Ähm - nein. Hat er nicht, war's nicht. Eduard und Catrin haben ein fades Frage-Antwort-Spiel gespielt und er hat überhaupt nichts Großartiges gesagt. Nichts, was mir als Leserin die Augenbrauen hochgerissen und das Herz zum Jubeln gebracht hätte. Ich war einfach froh, als die Reisenden endlich ihren Zielbahnhof erreicht hatten.

Doch öffnen wir zunächst die Tür zum Zugabteil, in dem sich die beiden Reisenden begegnen: Eduard Brünhofer, ein Autor, dessen einstiger Erfolg aufgrund einer Schaffenskrise droht zu verblassen, begibt sich auf eine Zugfahrt von Wien nach München. Was der Anlass seiner Reise ist und was ihn in München erwartet, wissen wir zunächst nicht. Als er sich zu der Frau frühen mittleren Alters setzt - selten habe ich eine so blöde Altersangabe gehört - ist ihm eigentlich nicht nach Unterhaltung. Doch Catrin Meyr ist wahnsinnig neugierig und so befindet sich Eduard schon bald mitten im Kreuzverhör mit dieser fremden Frau. Vermutlich hält er sich für besonders gewitzt, wie er seiner Abteilgefährtin einsilbig Antworten zuwirft, um ihr die Lust am Fragen zu verderben.
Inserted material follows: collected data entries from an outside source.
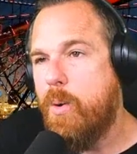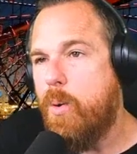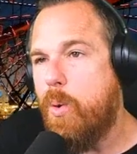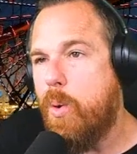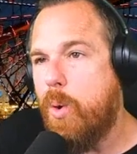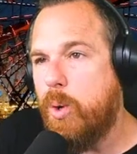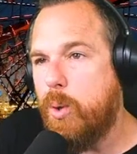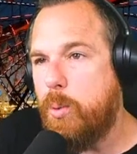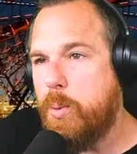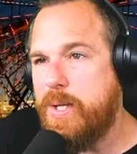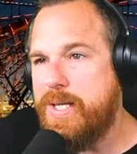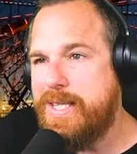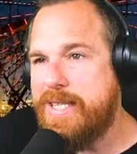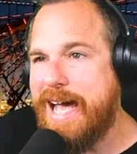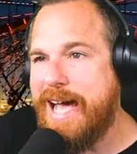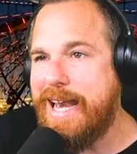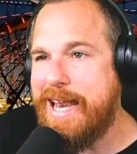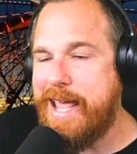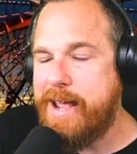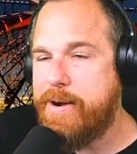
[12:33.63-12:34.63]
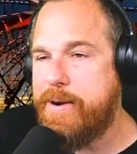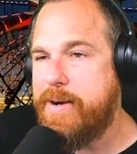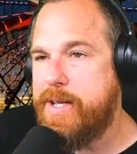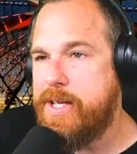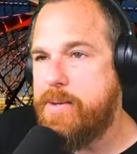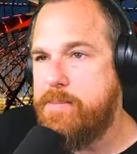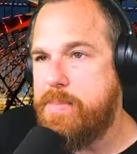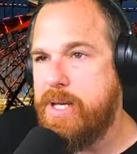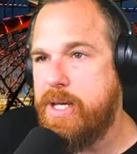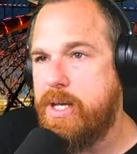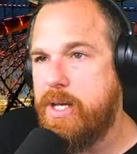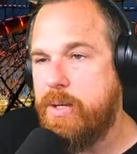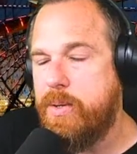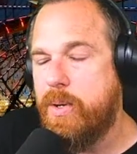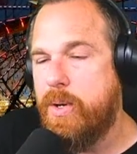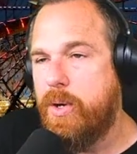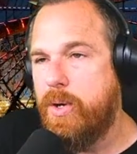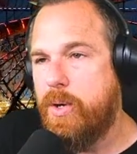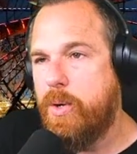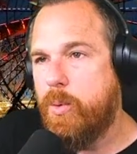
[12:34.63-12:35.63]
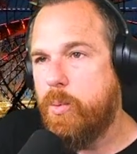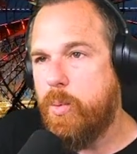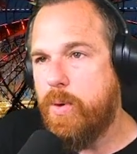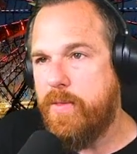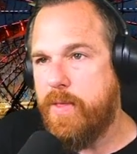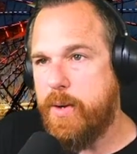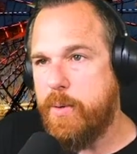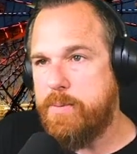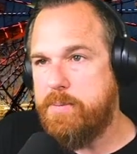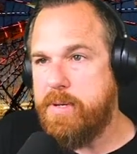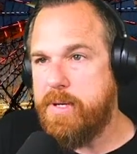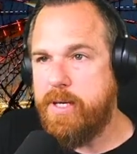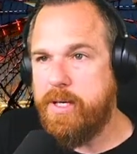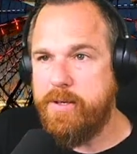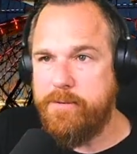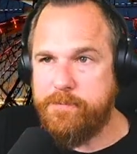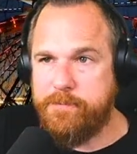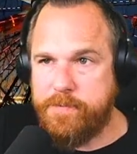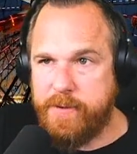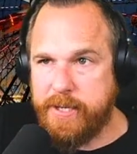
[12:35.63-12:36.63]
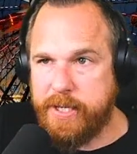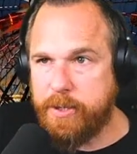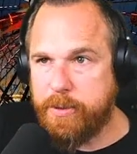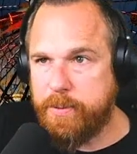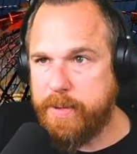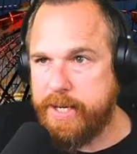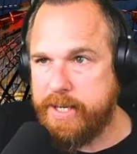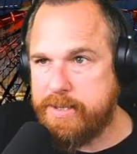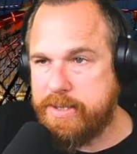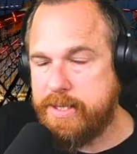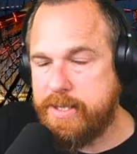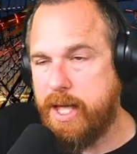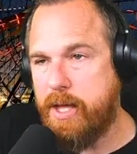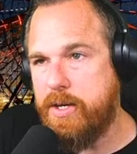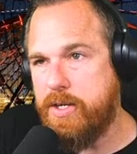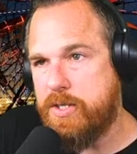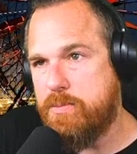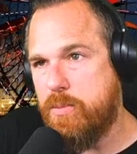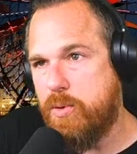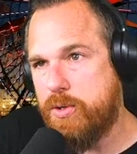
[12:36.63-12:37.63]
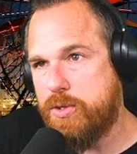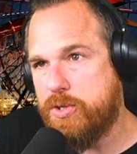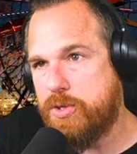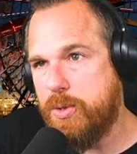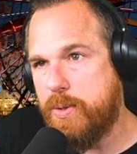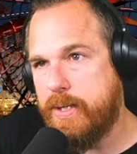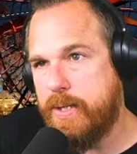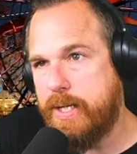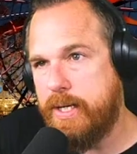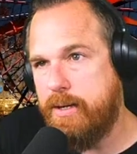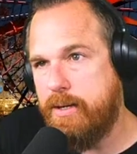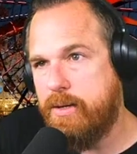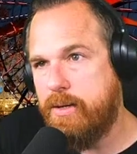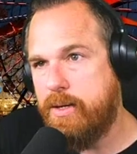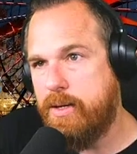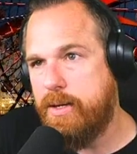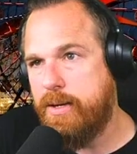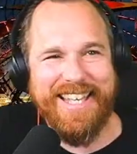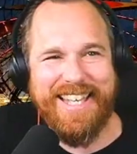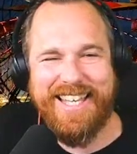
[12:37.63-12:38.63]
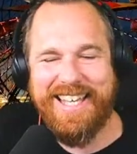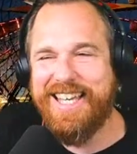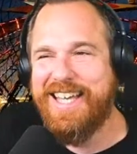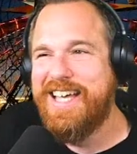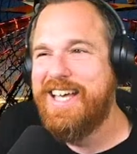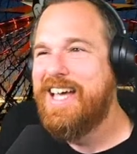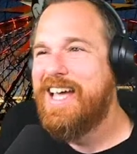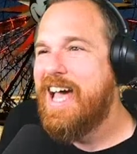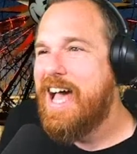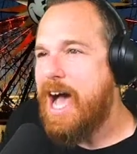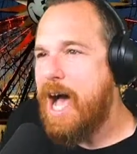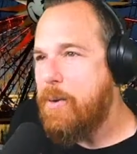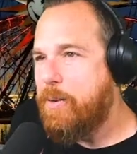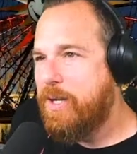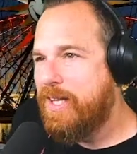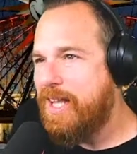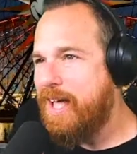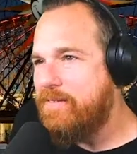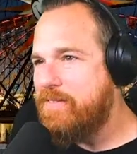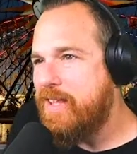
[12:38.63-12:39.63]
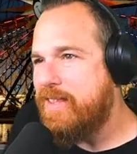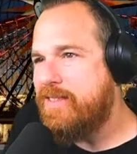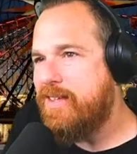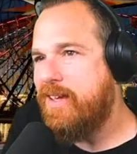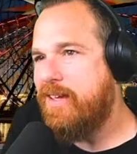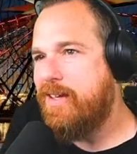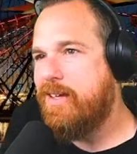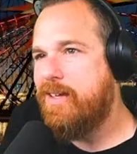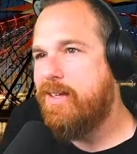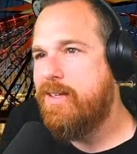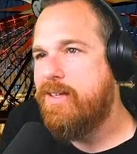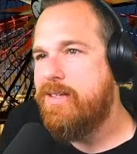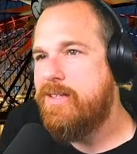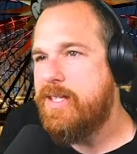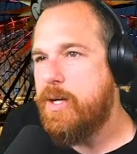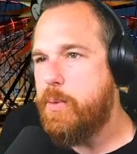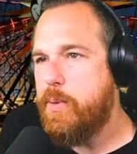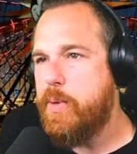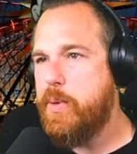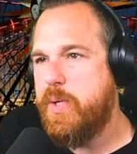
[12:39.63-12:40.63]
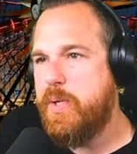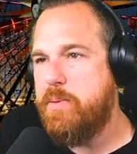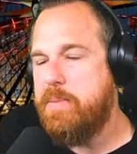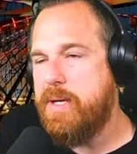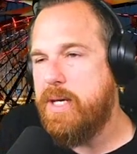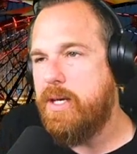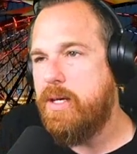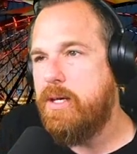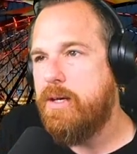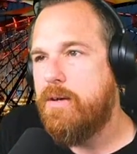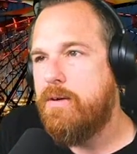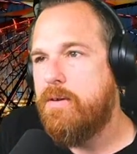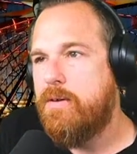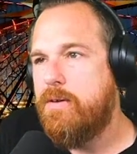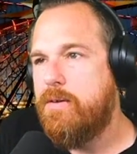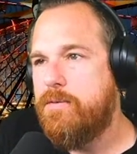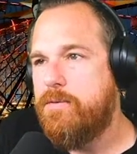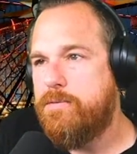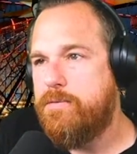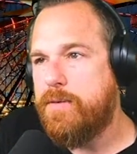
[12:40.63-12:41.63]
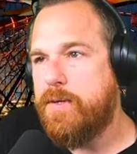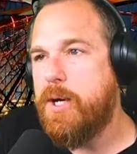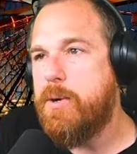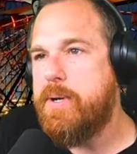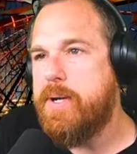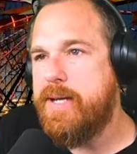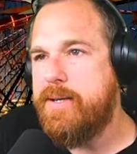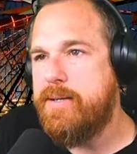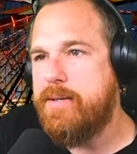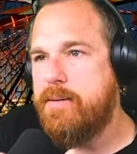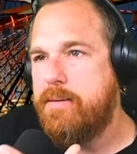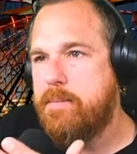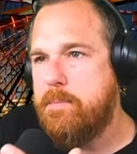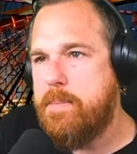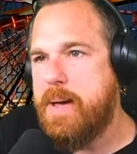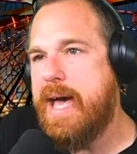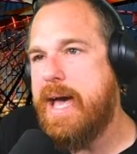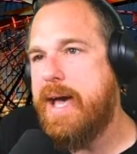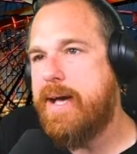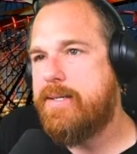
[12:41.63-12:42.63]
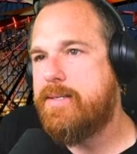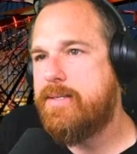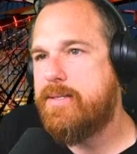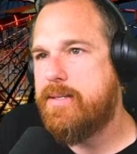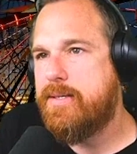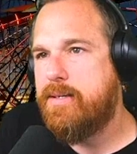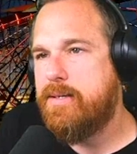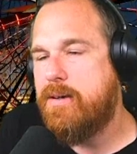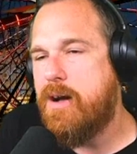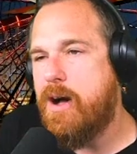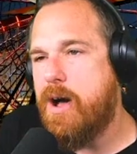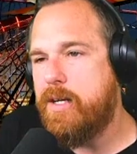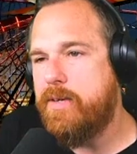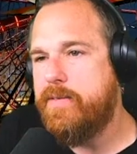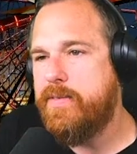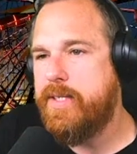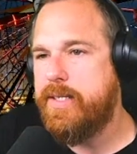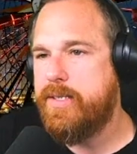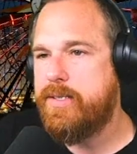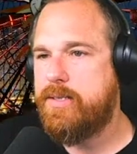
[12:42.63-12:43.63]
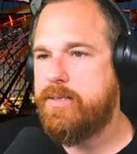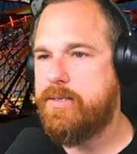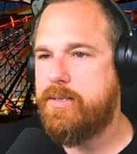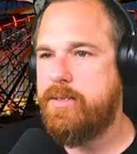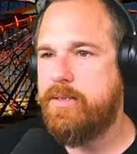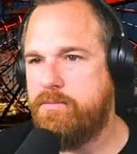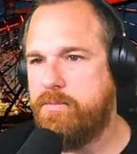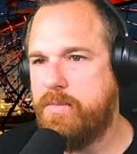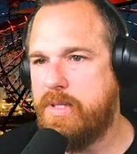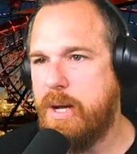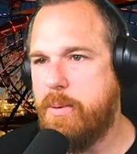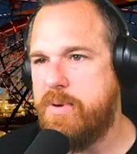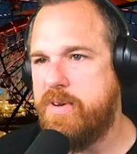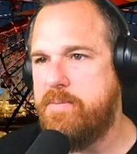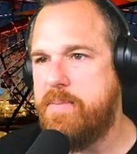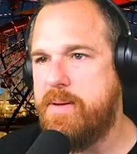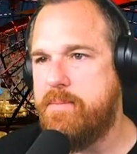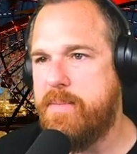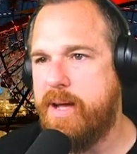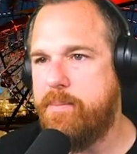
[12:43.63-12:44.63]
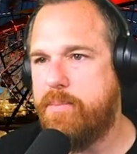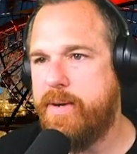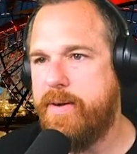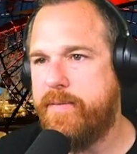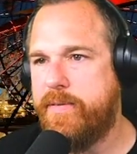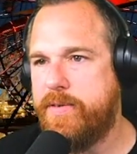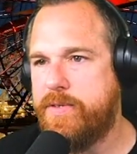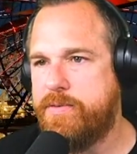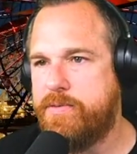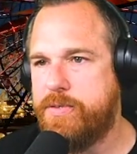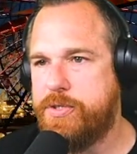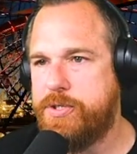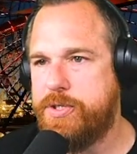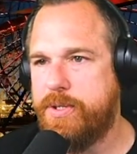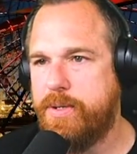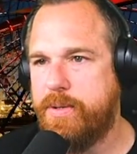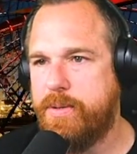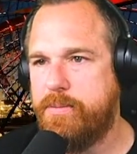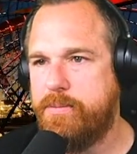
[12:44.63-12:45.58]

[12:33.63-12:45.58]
Or would that area be where there would be figurines telling us more story? I would have loved to think that we would be floating past all of this. That would have been my preference for sure.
Doch er täuscht sich. Sie fragt und fragt - aber so wirklich spannend sind weder ihre Fragen noch seine Antworten. Und dann plötzlich, als man sich das Du anbietet, werden die Fragen auch noch sehr persönlich und intim. Ist man sich doch gerade erst begegnet. Unglaubwürdig.
Catrin kommt schließlich zum Kern ihrer Neugier: Wie die Liebe gelingen kann, was es für eine Langzeitbeziehung braucht und welche Beziehungsmodelle denkbar sind. Wow - da kommen bestimmt völlig neue Erkenntnisse heraus nach dieser Zugfahrt, die zu einer Therapiesitzung wurde. Nicht.
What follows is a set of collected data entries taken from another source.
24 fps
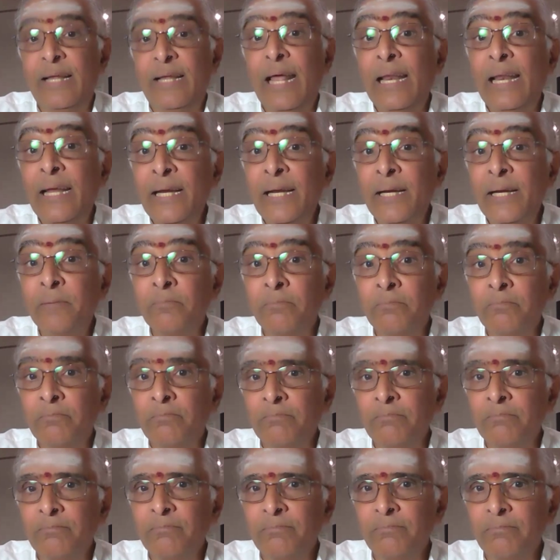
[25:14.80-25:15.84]
Tell
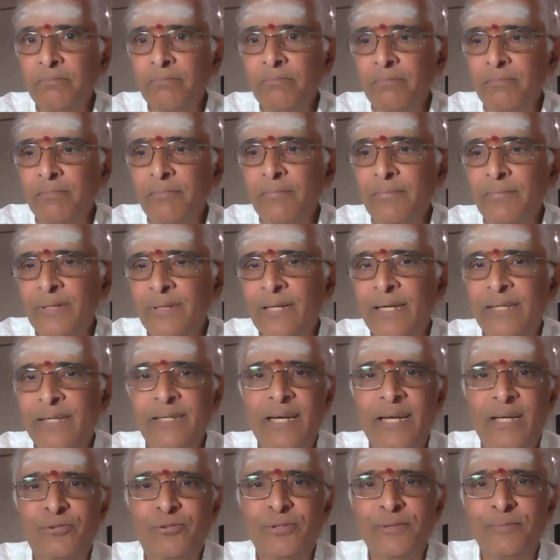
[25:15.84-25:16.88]
him that
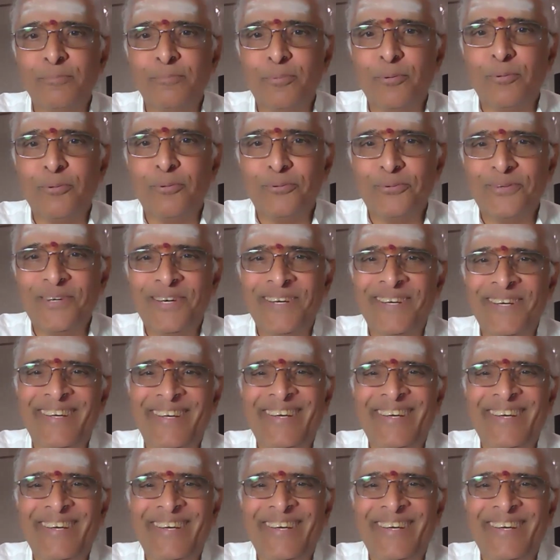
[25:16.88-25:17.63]
he has to improve.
Weder inhaltlich noch sprachlich ist das hier ein Meisterwerk und ich frage mich, wo der Glattauer hin ist, der mich mit "Die spürst du nicht" so begeistert hatte. Immer wieder wiederholen sich Sätze. Fragen mit vermeintlichem Tiefgang, aber eigentlich reichen sie maximal bis zu den Knien. Und ein Haufen rhetorischer Fragen.

Ich glaube, es gibt nur wenige Menschen, die die Gabe besitzen, wirklich tiefe und kluge Fragen zu stellen. Fragen, mit denen sie dann auch echte Antworten bekommen. Denn nur, wer genau zuhört, kann auch die passenden Fragen stellen. Catrin Meyr und Eduard Brünhofer ist dieses Kunststück nicht gelungen.